Some cats are more likely to suffer from inherited conditions than others, which is also why veterinarians and pet owners might view a few breeds as generally being more unhealthy when compared to others.
In today’s article, we’re looking at the top hereditary diseases that affect cats. If you’re interested in getting a cat with a pedigree or a specific breed from a cattery, make sure you always ask the breeder for a certificate of health from a veterinarian, according to which the health of the kitten’s parents is not only on par, but they also don’t seem to suffer from any genetic diseases.
7 Common Hereditary Diseases in Cats
- Manx Syndrome
Also known as sacrocaudal dysgenesis, this is a hereditary condition that makes everyday living for the animal (and the pet owner) quite complicated. Cats that are born with this disease can’t control their urinary bladder or their hind legs, not to mention that their bowel movements are also very difficult to manage.
Manx Syndrome is a manifestation of a lack of development of the spine and spinal cord. While some cats with this syndrome have been documented to live for up to a decade or more, they need special care. Cats that are diagnosed with this issue should never be used for reproduction.
- Hypertrophic Cardiomyopathy
A variety of breeds, including Maine Coons, for example, are more genetically predisposed to having heart conditions compared to others. Hypertrophic cardiomyopathy is a condition where the muscle in the organ becomes so thick that it makes pumping blood difficult, if not impossible.
It’s also more common for these cats to develop blood clots, whether in larger blood vessels or smaller ones. And while veterinary medicine has come a long way when it comes to treating heart failure or other heart-related conditions in animals, a patient with hypertrophic cardiomyopathy has a much shorter life span.
- Burmese Head Defect
A recessive gene is responsible for creating this defect in Burmese cats. The appearance itself shouldn’t be so important, but unfortunately, these cats are sometimes born with brachycephaly, incomplete development of the skull, and a double paper jaw.
Any kitten that’s born with this defect cannot survive due to its anatomy, as these features often make normal breathing and feeding impossible, not to mention that the majority of them are born with meningoencephalocele. Testing for Burmese Head Defect exists these days.
Have you ever heard the rumor that white-furred, blue-eyed cats are deaf? This is actually true in most cases (unless the cat isn’t actually completely white or really blue-eyed) because it is a genetic mutation that leads to these pets being born with deafness.
While treatment for deafness in cats doesn’t exist at this time, at least you can get your cat tested so that you know how you should modify your pet’s living environment to make your pet’s lifestyle a comfortable and healthy one.
- Type II Diabetes
While type II diabetes is most likely caused by obesity and a poor diet, it’s also true that some cats can be more likely to get it because of their genetic background. Some of these breeds are the following:
- Norwegian Forest Cat
- Maine Coon
- Russian Blue
So, if you’ve adopted or purchased a kitten of any of these breeds, you should make sure that you pay attention to their diet and don’t allow them to put on weight even after getting them neutered or spayed.
- Progressive Retinal Atrophy
PRA is a genetic condition that affects not just cats but also dogs. Some of the breeds affected by this hereditary disease range from the Ocicat and Abyssinian to Somali and Persian.

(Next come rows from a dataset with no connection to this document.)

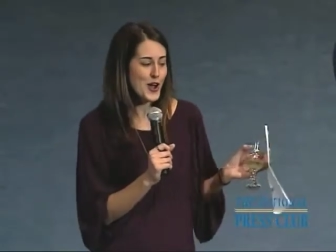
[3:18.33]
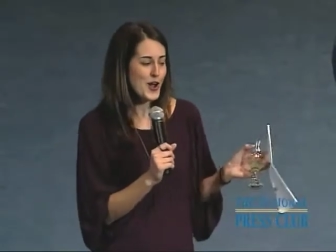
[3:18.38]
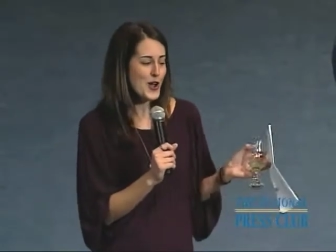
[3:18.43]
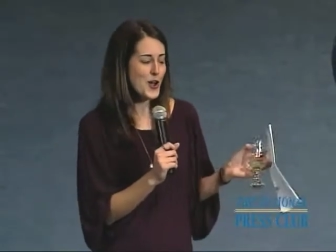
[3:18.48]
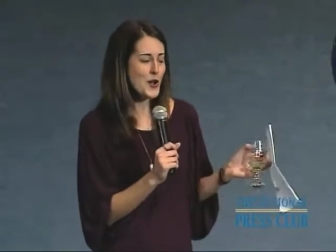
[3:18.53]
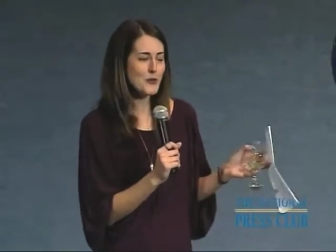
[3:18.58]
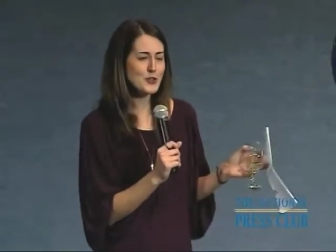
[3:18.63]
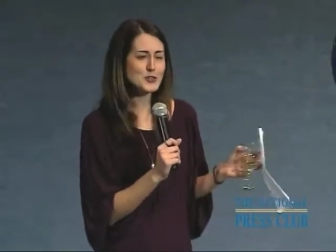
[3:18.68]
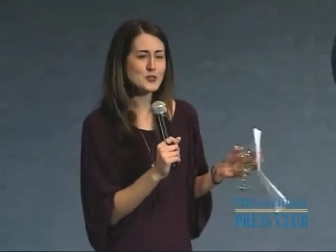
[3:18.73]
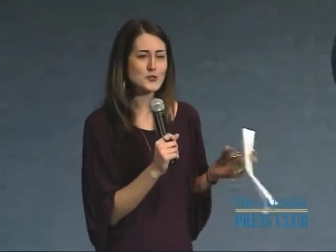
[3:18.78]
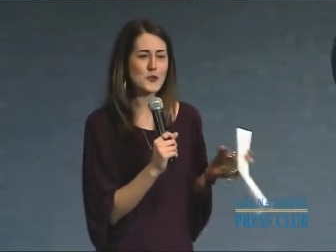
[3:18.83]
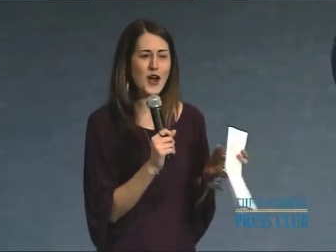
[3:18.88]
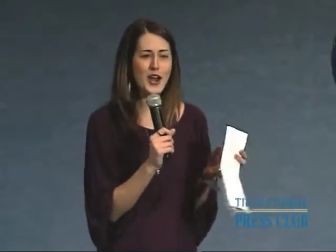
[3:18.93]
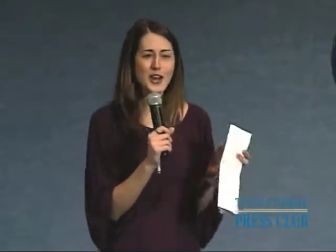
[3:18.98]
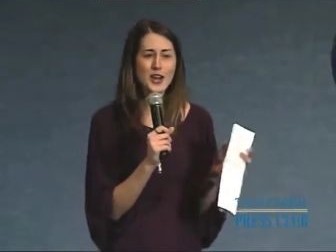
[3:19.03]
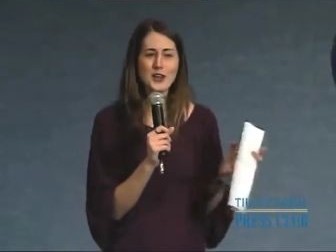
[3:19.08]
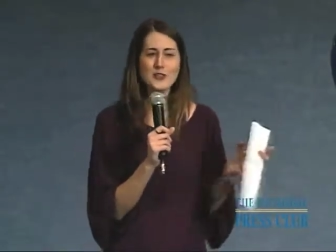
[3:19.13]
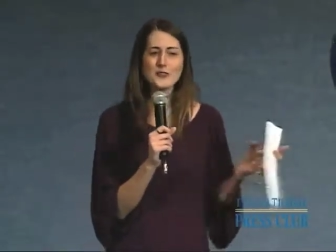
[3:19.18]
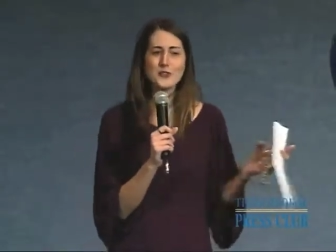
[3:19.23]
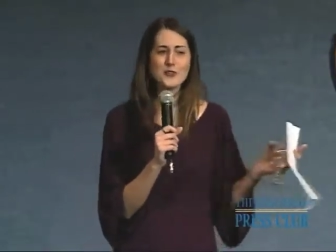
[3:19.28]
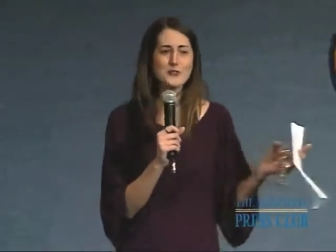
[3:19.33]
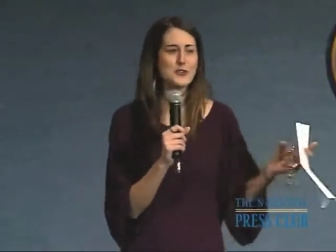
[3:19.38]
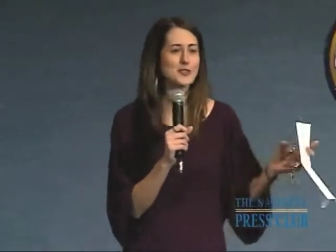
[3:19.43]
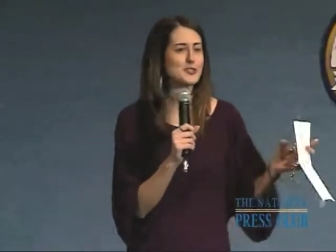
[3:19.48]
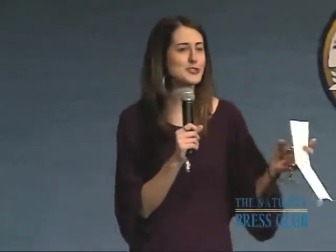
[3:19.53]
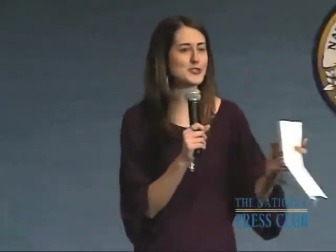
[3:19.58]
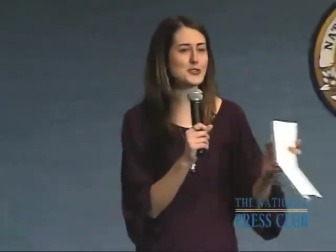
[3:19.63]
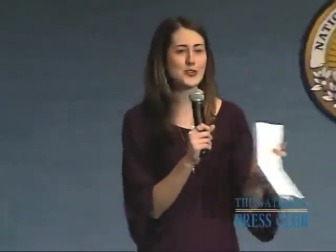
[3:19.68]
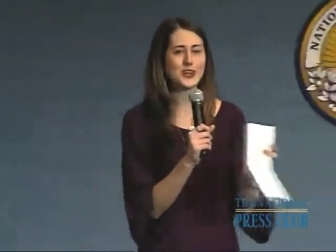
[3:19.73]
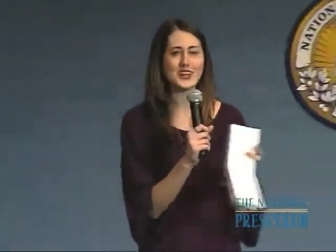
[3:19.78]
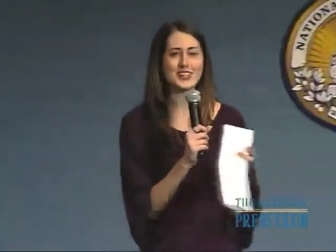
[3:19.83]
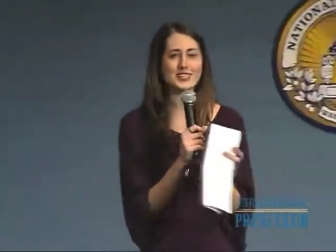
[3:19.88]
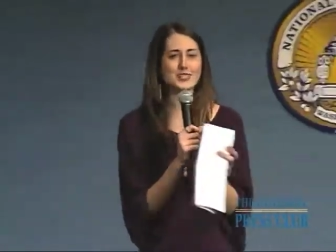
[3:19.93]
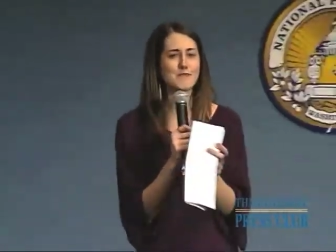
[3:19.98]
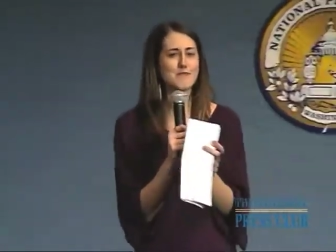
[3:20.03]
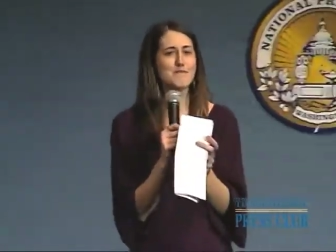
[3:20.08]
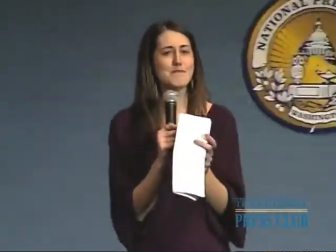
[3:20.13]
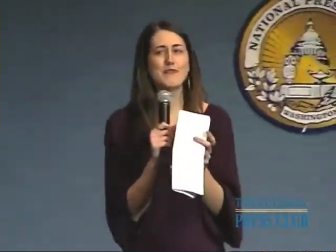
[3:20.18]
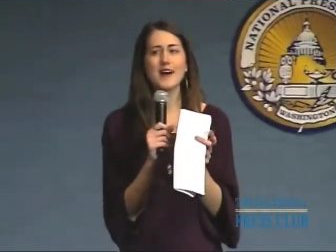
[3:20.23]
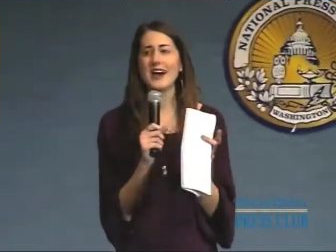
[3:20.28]
who was running through the streets
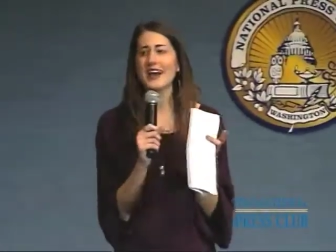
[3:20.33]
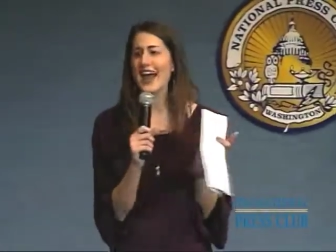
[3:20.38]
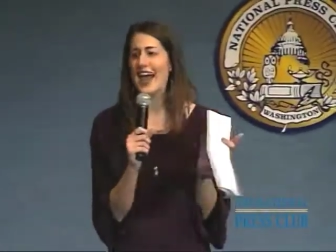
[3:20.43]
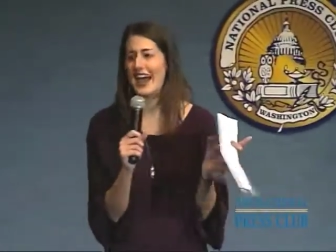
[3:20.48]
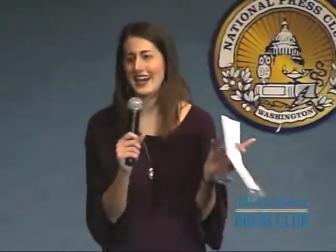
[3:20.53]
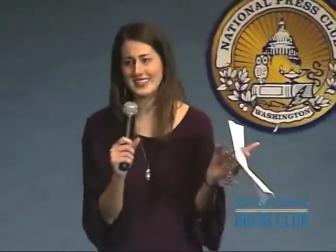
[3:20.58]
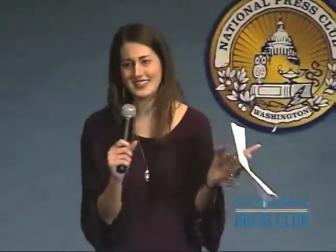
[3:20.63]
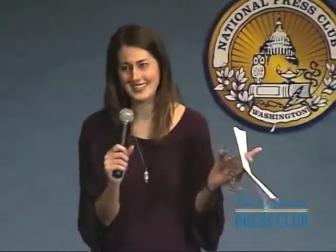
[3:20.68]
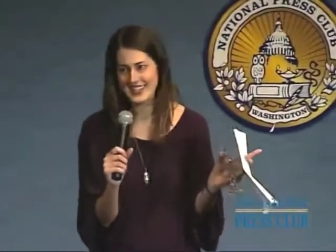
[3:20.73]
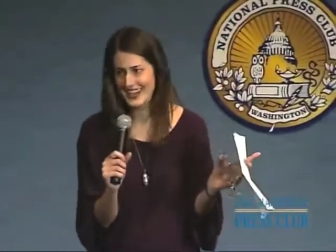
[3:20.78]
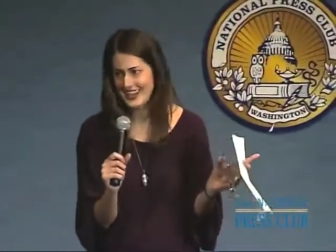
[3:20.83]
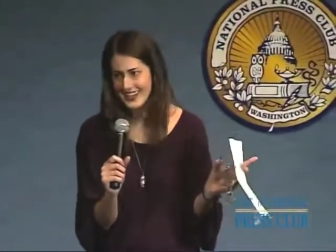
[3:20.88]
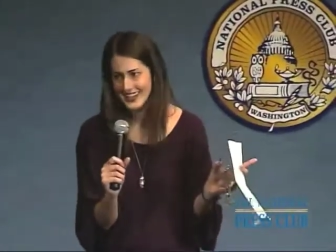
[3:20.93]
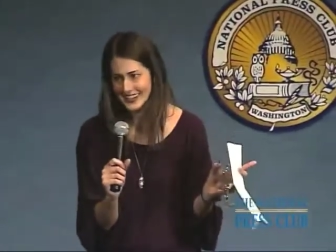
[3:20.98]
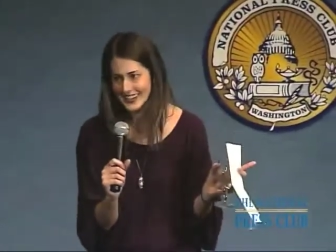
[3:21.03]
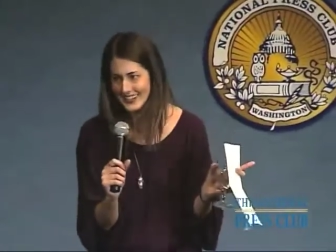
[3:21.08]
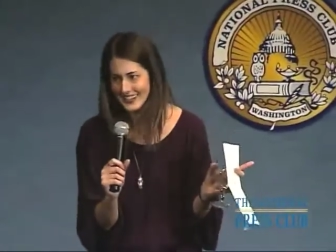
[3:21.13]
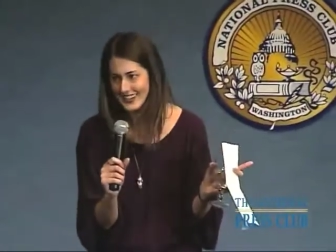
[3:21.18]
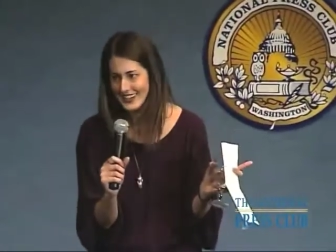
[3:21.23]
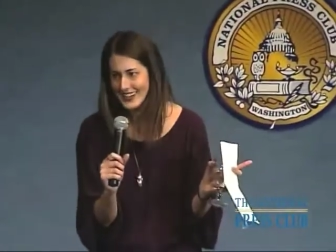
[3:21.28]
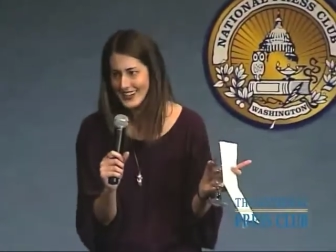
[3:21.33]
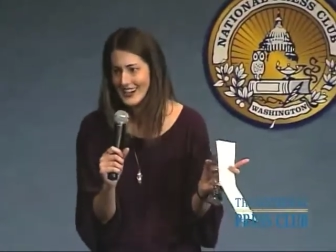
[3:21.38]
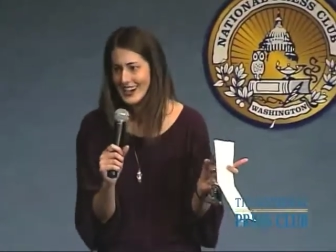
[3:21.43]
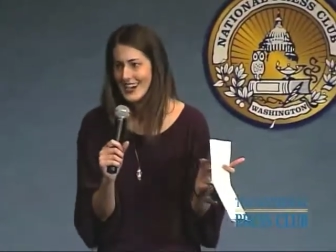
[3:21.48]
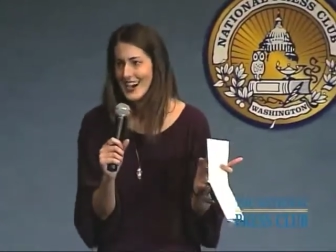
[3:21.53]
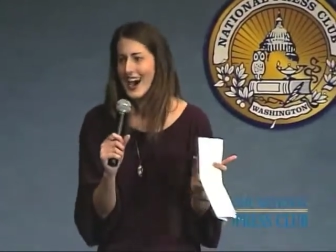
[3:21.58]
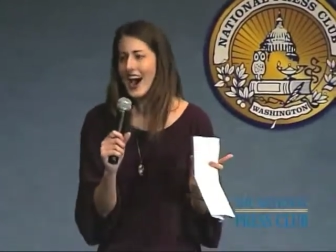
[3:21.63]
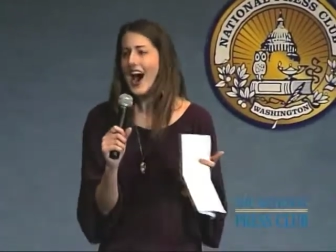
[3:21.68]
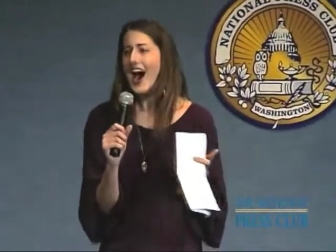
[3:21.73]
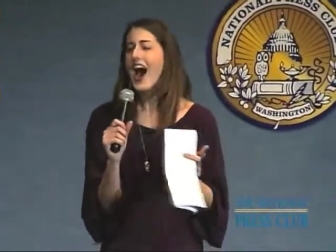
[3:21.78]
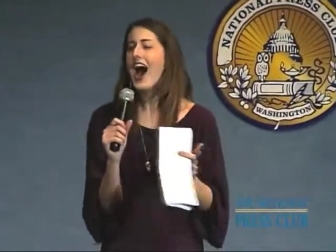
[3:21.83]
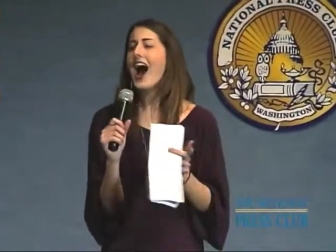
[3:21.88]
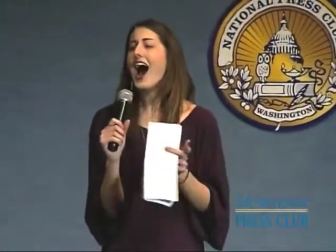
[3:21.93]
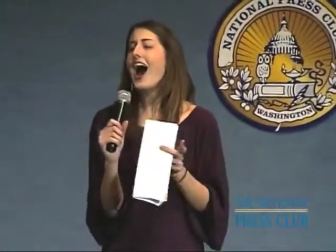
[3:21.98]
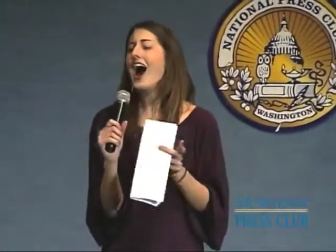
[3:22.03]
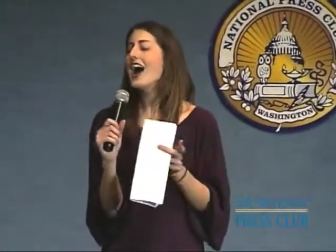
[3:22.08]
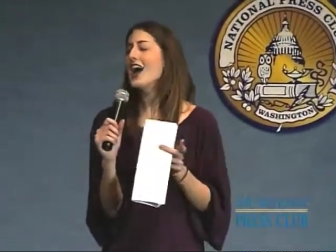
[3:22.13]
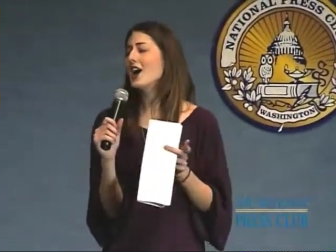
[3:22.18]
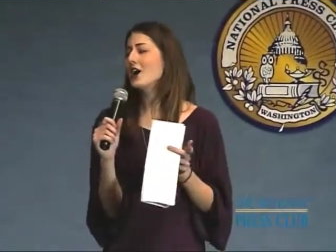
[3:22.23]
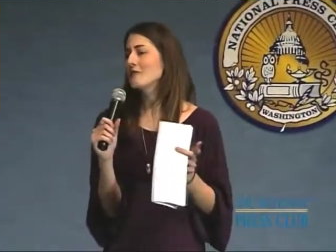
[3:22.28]
butt-ass naked,
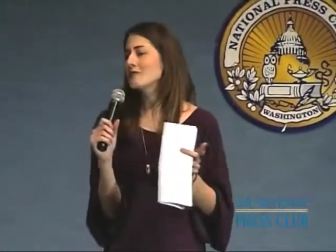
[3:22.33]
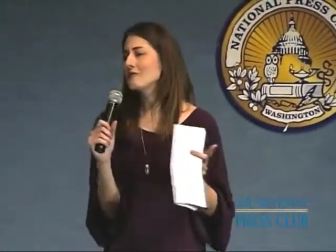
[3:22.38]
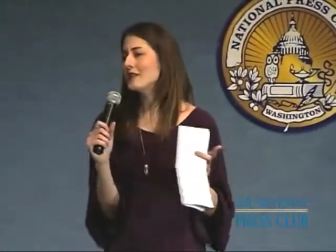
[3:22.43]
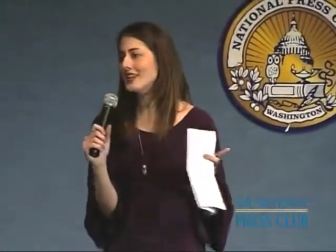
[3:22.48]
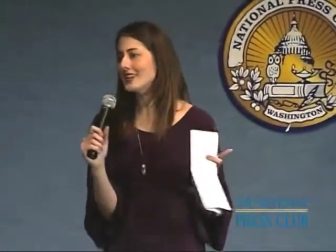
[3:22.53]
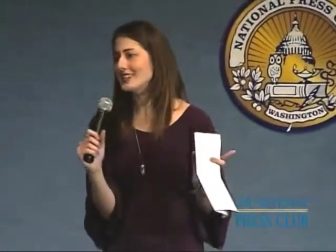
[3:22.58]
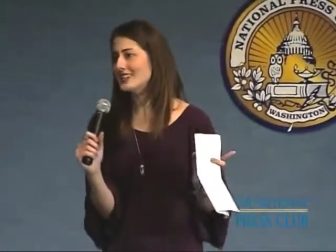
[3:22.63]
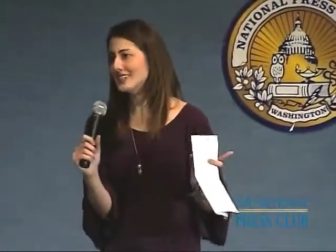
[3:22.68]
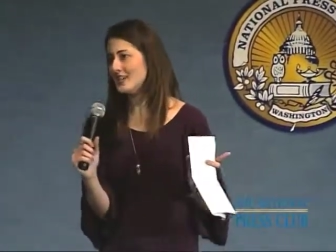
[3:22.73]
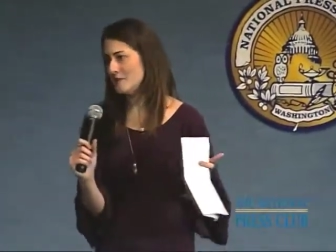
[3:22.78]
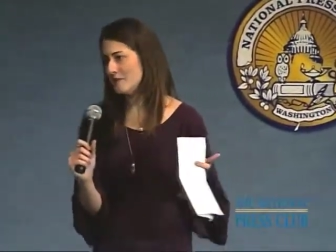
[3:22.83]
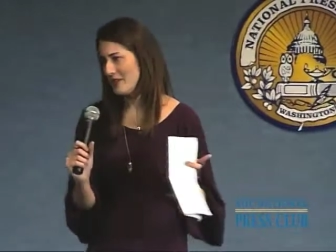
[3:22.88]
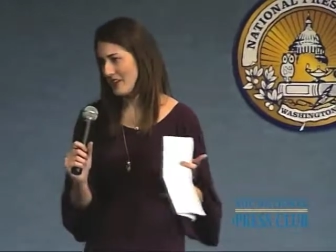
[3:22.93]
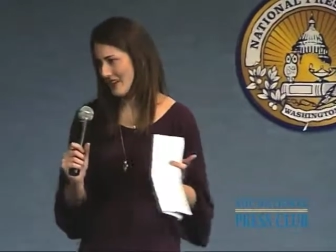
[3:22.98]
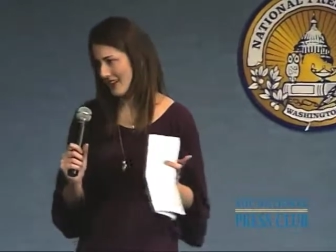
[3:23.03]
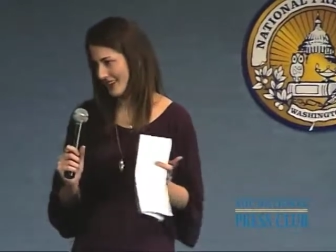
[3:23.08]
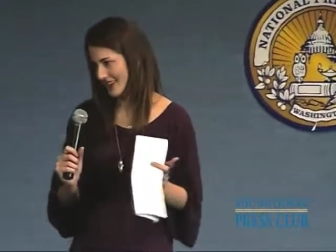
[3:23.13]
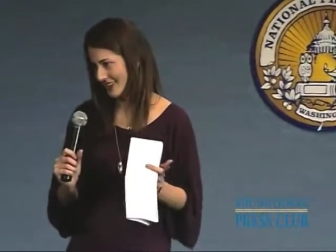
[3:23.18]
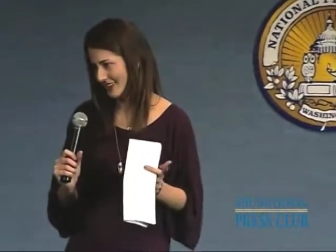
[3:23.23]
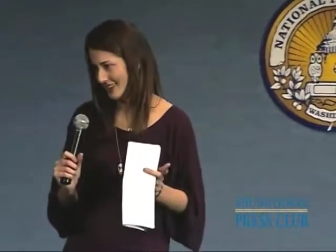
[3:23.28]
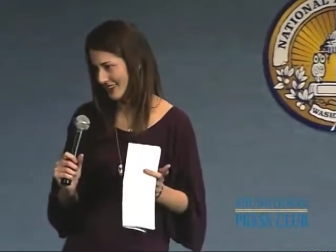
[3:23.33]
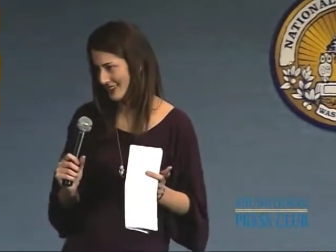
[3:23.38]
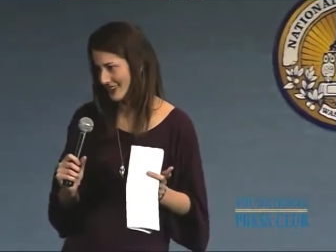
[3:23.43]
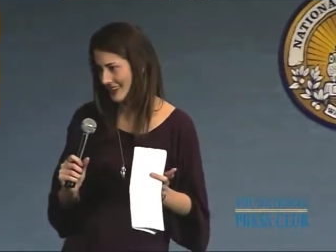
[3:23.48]
high on PCP.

As its name suggests, progressive retinal atrophy eventually leads to blindness – and if this is not a health condition that you’re looking forward to managing in your feline friend, definitely ask your breeder to provide a health certificate from a vet that can attest that the kitten’s parents are PRA-free and have been so for the past 12 months.
- Scottish Fold Disease
While the Scottish Fold breed itself is adorable, and there’s no doubt about that, it’s also true that it’s a result of years and years of breeding. Unfortunately, one by-product of that breeding process is a disease that goes by the name of osteochondrodysplasia, and that has some rather severe clinical manifestations, such as joint problems, pain, and arthritis.
Not all Scottish Fold kittens are born with this condition, of course. Unfortunately, those that are born with it can only be treated symptomatically, so at one point, their cartilage and bones will become damaged, and the amount of pain they are in becomes so severe that they will require continuous treatment with pain killers.
What other conditions might cats inherit from their parents?
Two other common hereditary diseases in some cats are polycystic kidney disease (PKD) and feline lower urinary tract disease (FLUTD). Historically, up to 50% of all Persian cats used to be diagnosed with PKD, which should give you a clue as to how injudicious the breeding of this type of cat was.
Fortunately, these days a test for PKD does exist, making it possible for breeders to avoid using those males and females for reproduction.
As for FLUTD, it tends to affect more than 3% of all cats across the globe. While it can be transmitted genetically, it can also be caused by a complex of other factors ranging from stress, a too-low water intake, depression, and more.